Anis Amri, the man believed to be the suspect in the Berlin Christmas market truck attack, was killed in a shootout in a suburb of the northern Italian city of Milan on Friday, a security source told Reuters.

German investigators are in contact with Italian authorities over the attack, a spokesman for the Chief Federal Prosecutor's office told Reuters.

Italy has confirmed the suspect was shot dead in Milan.

Germany said it was "relieved" by reports from Italian authorities that the prime suspect in the Berlin Christmas market attack was shot dead.

There are growing signs that this is actually the person (wanted in the attack).

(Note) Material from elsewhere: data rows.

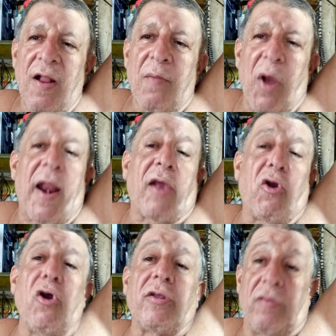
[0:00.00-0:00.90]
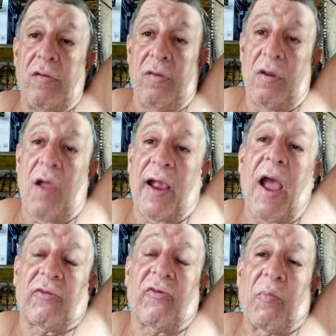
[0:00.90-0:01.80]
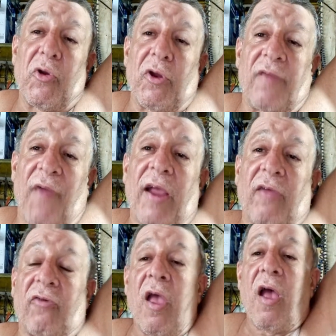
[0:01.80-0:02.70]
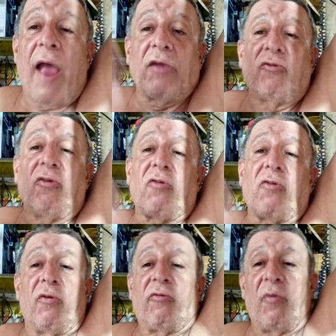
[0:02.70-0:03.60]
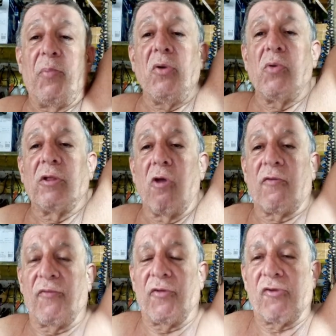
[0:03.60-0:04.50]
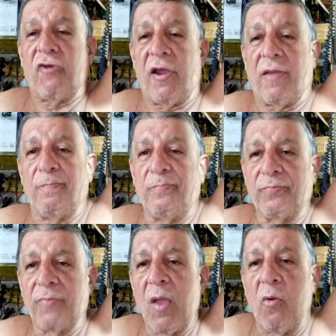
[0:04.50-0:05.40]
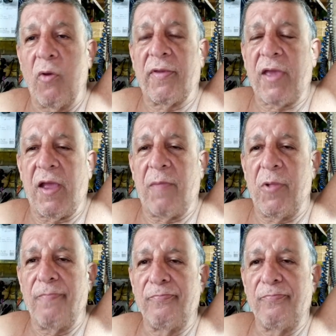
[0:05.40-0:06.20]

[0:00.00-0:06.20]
But I got some good advice. I could just go to Cebu and look for the chain or the cable.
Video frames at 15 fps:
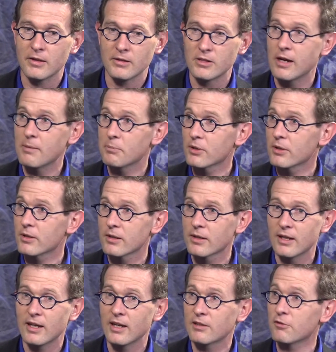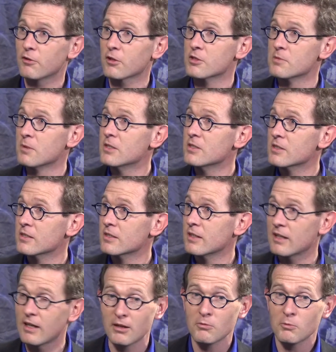diaper advertisements
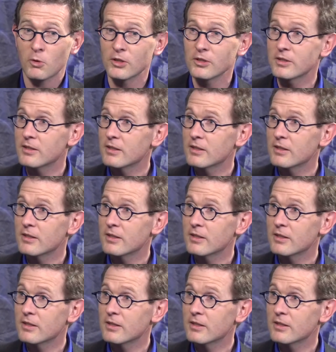that I don't want.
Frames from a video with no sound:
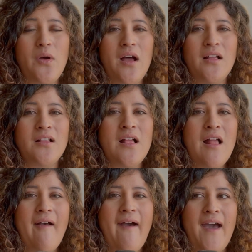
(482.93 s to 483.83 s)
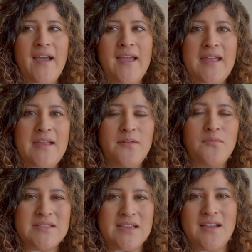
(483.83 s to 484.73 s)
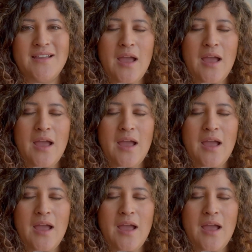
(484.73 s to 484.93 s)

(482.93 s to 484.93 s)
Well, I wasn't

Should this be proved true, the ministry is relieved that this person no longer poses a danger," interior ministry spokesman Tobias Plate told reporters.

Foreign ministry spokesman Martin Schaefer said Germany was "grateful to the Italian authorities for the very close cooperation based on trust".

"Our colleagues at the consulate in Milan were informed in a very timely way," he told the same news briefing.

Plate said that Berlin had not yet received "official confirmation" from Italy that the dead man was in fact the suspect, Anis Amri, after Italy's interior minister Marco Minniti told a news conference in Rome that Amri had been shot after firing at two police officers. 

A spokeswoman for Chancellor Angela Merkel, Ulrike Demmer, declined to comment until the written confirmation had arrived from Rome.

"I ask you for a bit of patience," she said. 

Meanwhile, the Islamic State group said that the man shot dead by Italian police near Milan on Friday carried out the deadly truck attack.

"The Berlin attacker carried out a new attack against an Italian police patrol in Milan and was killed in an exchange of fire," the IS-linked Amaq agency said.